Websites Help Pinpoint a Winner



 Bonnie  Biafore Bookmark and Share

Even the most dedicated stock investors usually own a fund or two, whether in a 401(k), 403(b), college savings plan or another fund-focused investment account. Say you’re trying to choose the best funds out of the handful your employer’s retirement plan offers or you’re looking for funds to fill a niche in your portfolio. Sites such as Morningstar or Yahoo! Finance are still popular for mutual fund screening. Index Universe is another site that can help you sift through funds, although it’s better suited for exchange-traded funds and index funds because it leaves out several screening fields useful in evaluating actively managed mutual funds.

Fund screening tools help you find funds that meet your objectives, whether you want a fund with a low expense ratio, a minimum initial investment that you can afford, one in your brokerage’s family of funds, the asset class your portfolio is missing or all the above. (BetterInvesting’s online Mutual Fund Tools at the website include a fund screening tool as well; see the image to the right. Members with the Membership Package have access to it.)

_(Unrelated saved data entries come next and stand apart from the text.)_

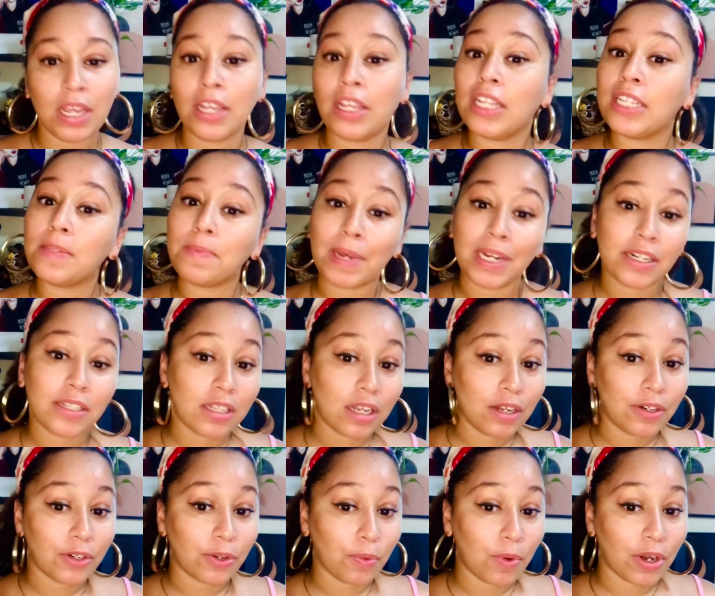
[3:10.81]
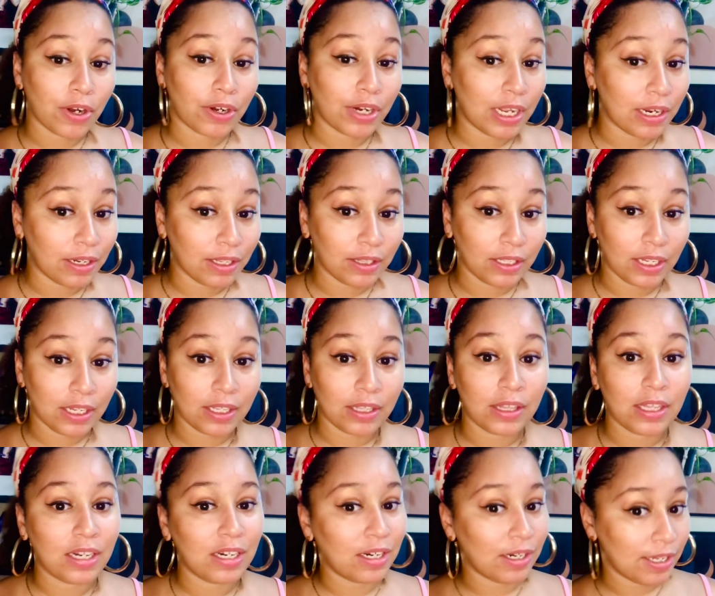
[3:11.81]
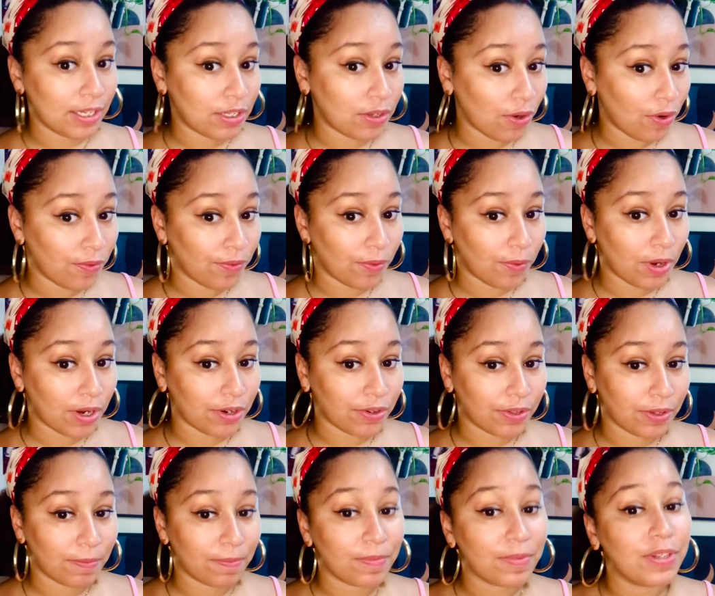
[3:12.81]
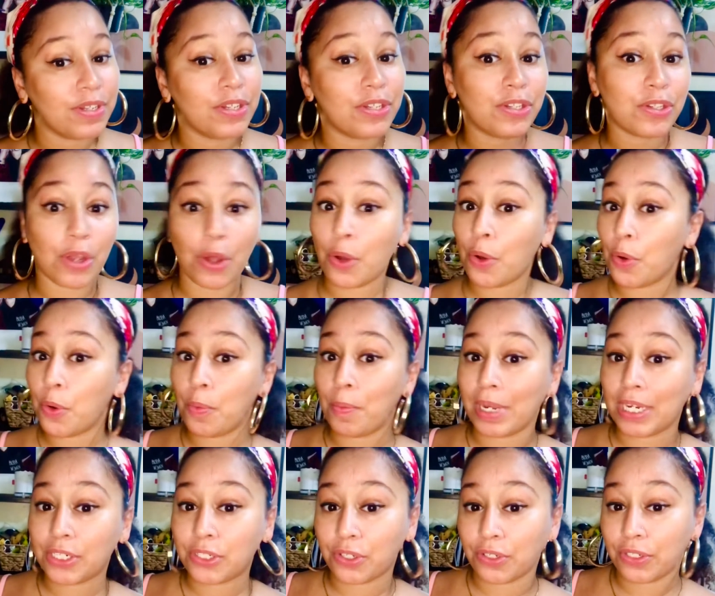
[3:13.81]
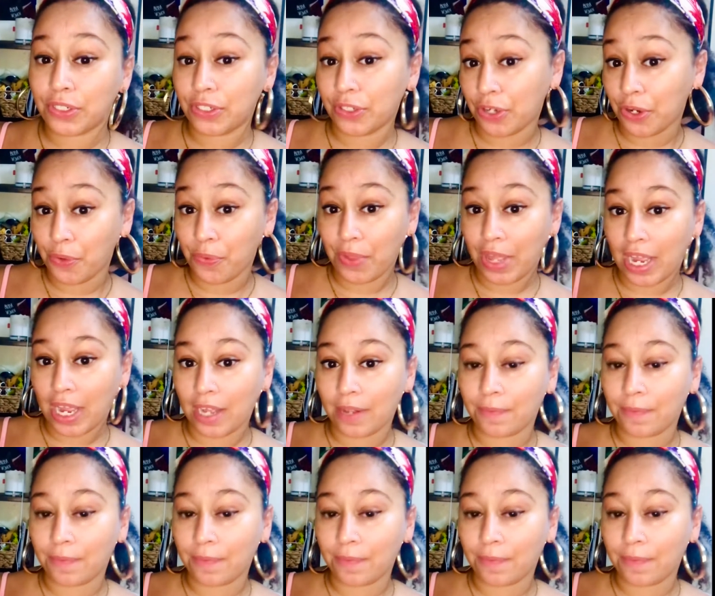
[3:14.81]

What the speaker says: It's better to underwater anything than it is to overwater them. So make sure to know that.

Exploring on Index Universe

The Advanced Power Search that Index Universe offers has check boxes galore, although it may not have all the choices you want. Here’s what it has to offer:
   
Your first choice is the type of fund you’re looking for. You can choose to search ETFs, mutual funds or index mutual funds.
   
Next up: asset classes. If you want to find a fund that covers a portion of the market, click the plus sign to the left of the label “Click here to select the Asset Class(es).” Index Universe offers 46 asset class choices. Initially, the screener turns on the All check box. If you want to narrow the field, turn on all the check boxes you want to search for. For example, you can turn on the Large Cap Value, Mid Cap Value and Small Cap Value check boxes to find all the value funds available. If you’re on the prowl for mid-cap funds, simply turn on the Mid Cap check box, which looks for both growth and value funds.
   
The second section of the screener jumps ahead to the information you want to see in the results. Click the plus sign to the left of the label “Click here to select the Data Points.” The data available depends on the type of fund you’re seeking. For example, you can ask for the expense ratio if you screen for funds but not when you screen for index funds or ETFs.
   
The screener automatically turns on no-brainer fields such as Name, Ticker, P/E Ratio and the most recent annual returns — 2009 at this point. But it also turns on check boxes for data you likely don’t want, such as 1 Month Returns and Year-to-Date Returns. To see the returns for the past 10 years, turn on the check boxes for 2001 Annual Returns through 2009 Annual Returns. The screener delivers other information: three-year and five-year annualized returns so that you can see compound growth, the number of holdings, the Sharpe Ratio — a measure of return for the risk assumed — and the price-to-book ratio.
   
The third plus sign (“Click here to screen by”) is where you choose the values you screen by.  Index Universe lets you screen by expense ratio, returns from one-month to five-year annualized as well as returns for a specific year, the price-earnings ratio and the P/B ratio (price-to-book value). Remember, you can search for specific thresholds for returns, but the bottom line for funds is whether they beat market indexes during a period — or in the case of index funds, track the corresponding index — which is information Index Universe doesn’t offer.
   
Other absent screening fields include manager tenure, turnover and minimum investment. If you’re searching for an index, manager tenure isn’t that important. But for actively managed funds, you want to know that the manager in charge is the one who has delivered the performance you’re basing decisions on. If you want a fund that keeps fees and taxes low, look for funds with low turnover. Of course, if you have a limited amount of money to invest, you want to find a fund whose minimum investment is within your reach.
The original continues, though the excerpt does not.